Featured in: Oven & Stovetop Methods

This colorful Mediterranean bowl brings together charred seasonal vegetables like zucchini, bell peppers, and eggplant with your choice of marinated chicken or salty halloumi. The nutty quinoa base provides a hearty foundation, while a homemade cooling tzatziki sauce, briny Kalamata olives, and tangy crumbled feta add layers of Mediterranean flavor. Perfect for meal prep and easily adaptable for vegetarians, this wholesome bowl comes together in under 90 minutes with simple grilling techniques.

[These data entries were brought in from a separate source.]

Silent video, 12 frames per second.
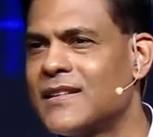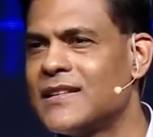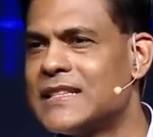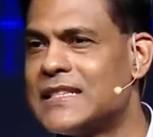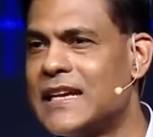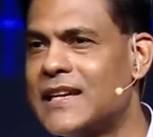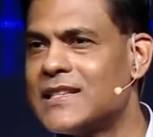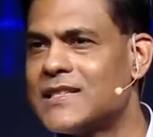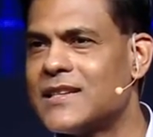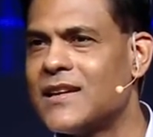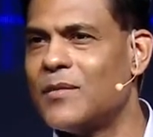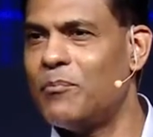
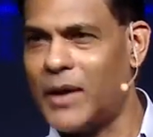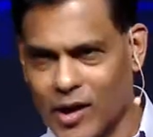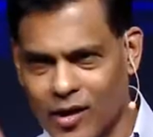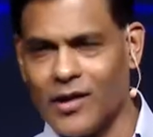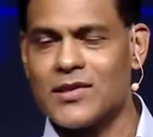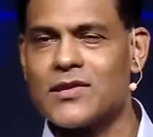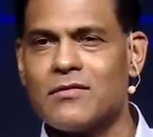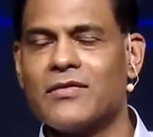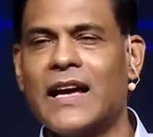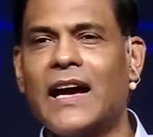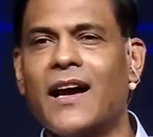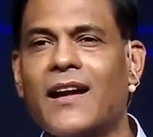says, because of
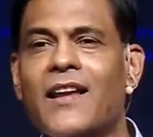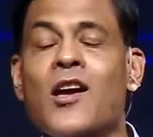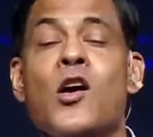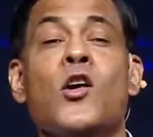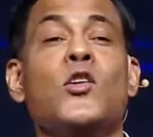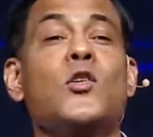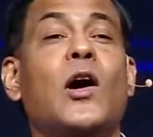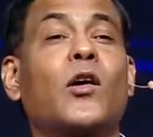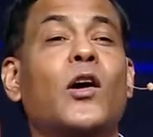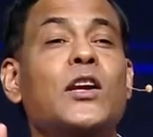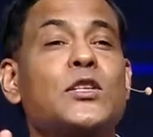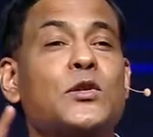that, you are
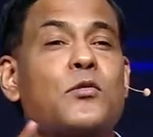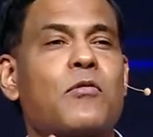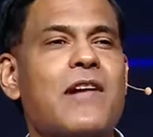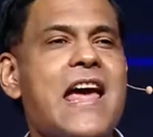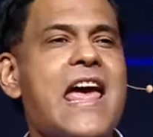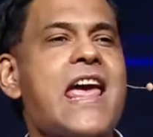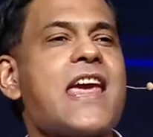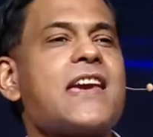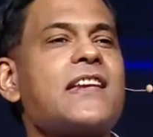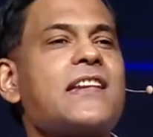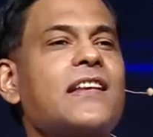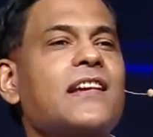going to
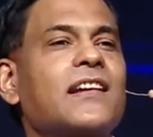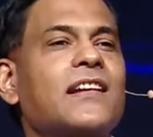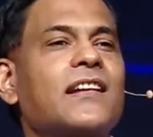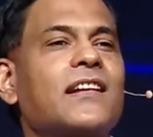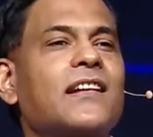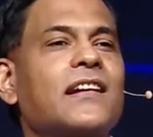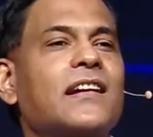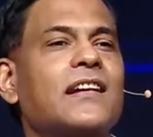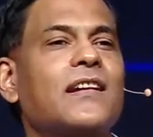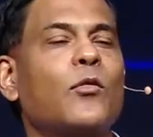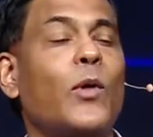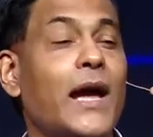reign
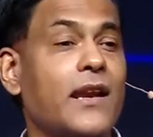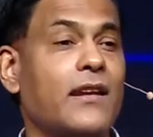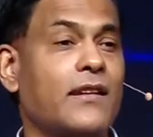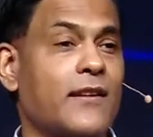when?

Updated on Mon, 02 Feb 2026 10:15:00 GMT
Golden-charred zucchini and bell peppers on a bed of fluffy quinoa topped with grilled chicken and creamy tzatziki in the Healthy Grilled Mediterranean Bowl. Pin it
Golden-charred zucchini and bell peppers on a bed of fluffy quinoa topped with grilled chicken and creamy tzatziki in the Healthy Grilled Mediterranean Bowl. | dailyzaafar.com

My neighbor Eleni used to grill vegetables on her tiny apartment balcony every Thursday, and the smell would drift through my open window like an invitation. One evening she waved me over with a pair of tongs and handed me a bowl piled with charred zucchini, quinoa, and a dollop of something cool and garlicky. I stood there eating with a borrowed fork, realizing I'd been overcomplicating dinner for years. That bowl taught me that healthy food doesn't have to be boring, and that a good char and a generous drizzle can turn simple ingredients into something you actually crave.

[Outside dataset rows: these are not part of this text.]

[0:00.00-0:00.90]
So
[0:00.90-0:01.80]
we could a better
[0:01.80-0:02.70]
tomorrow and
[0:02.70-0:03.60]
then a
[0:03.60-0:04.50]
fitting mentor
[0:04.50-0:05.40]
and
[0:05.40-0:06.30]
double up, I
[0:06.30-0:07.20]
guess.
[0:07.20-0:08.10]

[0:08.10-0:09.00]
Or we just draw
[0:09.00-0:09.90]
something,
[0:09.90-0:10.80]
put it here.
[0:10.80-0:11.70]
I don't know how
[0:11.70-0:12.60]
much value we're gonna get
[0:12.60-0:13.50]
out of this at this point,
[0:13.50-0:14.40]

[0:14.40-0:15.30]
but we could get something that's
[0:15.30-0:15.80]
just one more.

I made this bowl for a small dinner party last summer, and my friend who claimed she hated quinoa went back for seconds. She said it was the char on the eggplant and the way the feta melted slightly into the warm grains that changed her mind. By the end of the night, she'd taken a photo of the empty bowl and texted it to her sister. It reminded me that sometimes people don't dislike an ingredient, they just haven't met it prepared the right way.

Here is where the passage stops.